Dans le cadre de l'élaboration des nouveaux scénarios (CMIP7), les scénarios les plus pessimistes ont été revus à la baisse alors que les plus optimistes ont été revus à la hausse. Il est cependant d'ores et déjà acquis que l'objectif de 1,5°C sans dépassement est désormais inatteignable.
À l'heure actuelle, selon les premiers résultats CMIP7, les politiques actuelles nous conduisent à un réchauffement de 2,9 °C à la fin du siècle. Les modèles CMIP7 étant toujours en cours de construction, le graphique ci-dessous présente les résultats CMIP6.
La température moyenne a augmenté de 2.2°C en France depuis l'ère pré-industrielle. Cela s'explique notamment par le fait que les continents se réchauffent plus vite que les océans et par la vulnérabilité du bassin méditerranéen au réchauffement climatique.
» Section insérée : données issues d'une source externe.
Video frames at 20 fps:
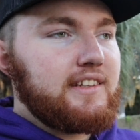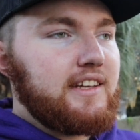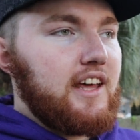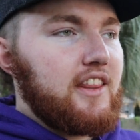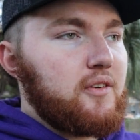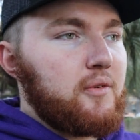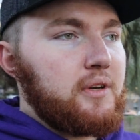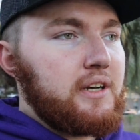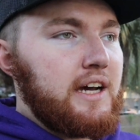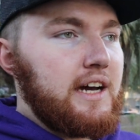The
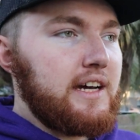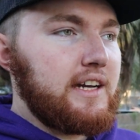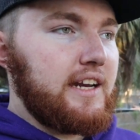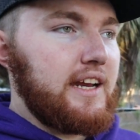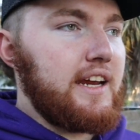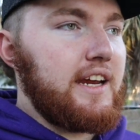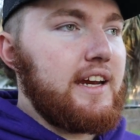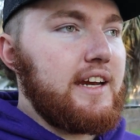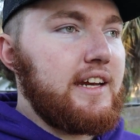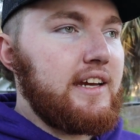other one had
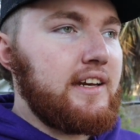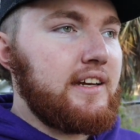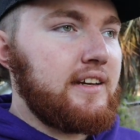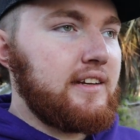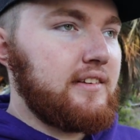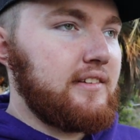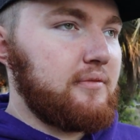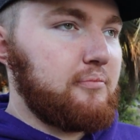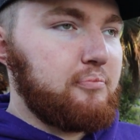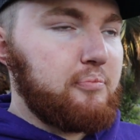a
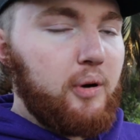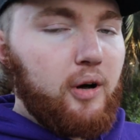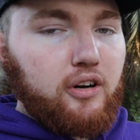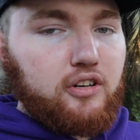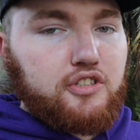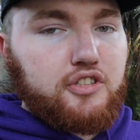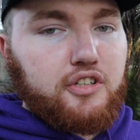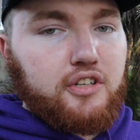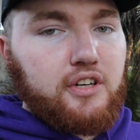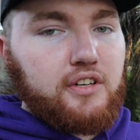
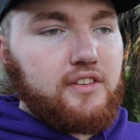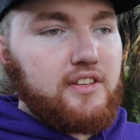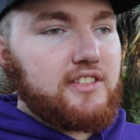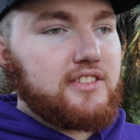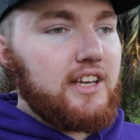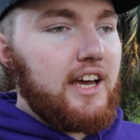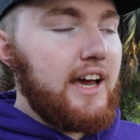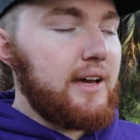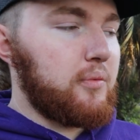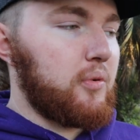puncture in the
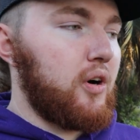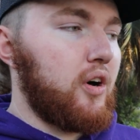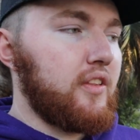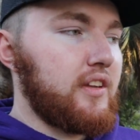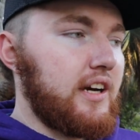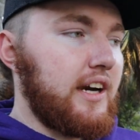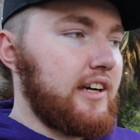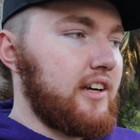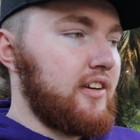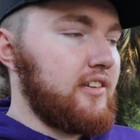sidewall
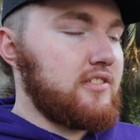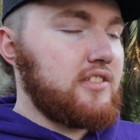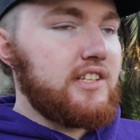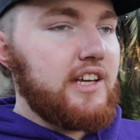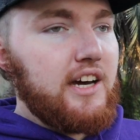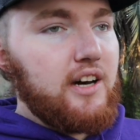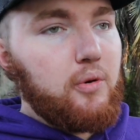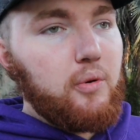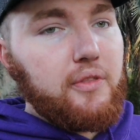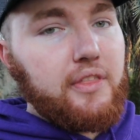that I couldn't
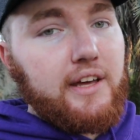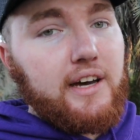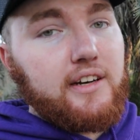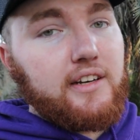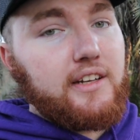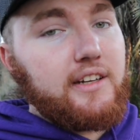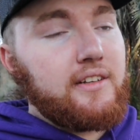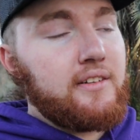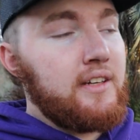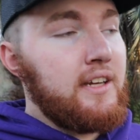tell
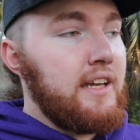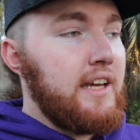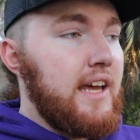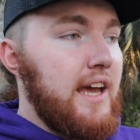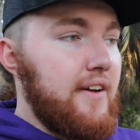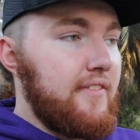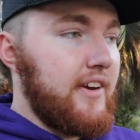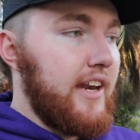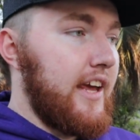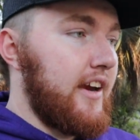without it
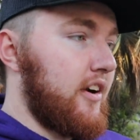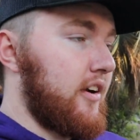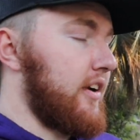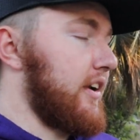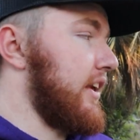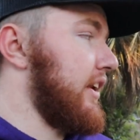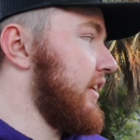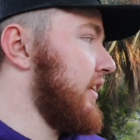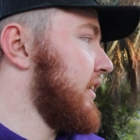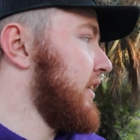having air
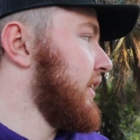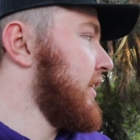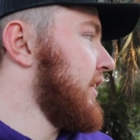in it.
Le sud (en particulier le sud-est), l'arc méditerranéen et les massifs montagneux seront particulièrement touchés.
Selon une étude scientifique parue dans la revue Earth System Dynamics en octobre 2022, dans un scénario considéré comme intermédiaire correspondant à un réchauffement global de +2.7°C à la fin du siècle, le réchauffement en France devrait atteindre près de + 4°C à cette date.
Quel que soit le scenario envisagé, le réchauffement en France sera plus important que la moyenne mondiale.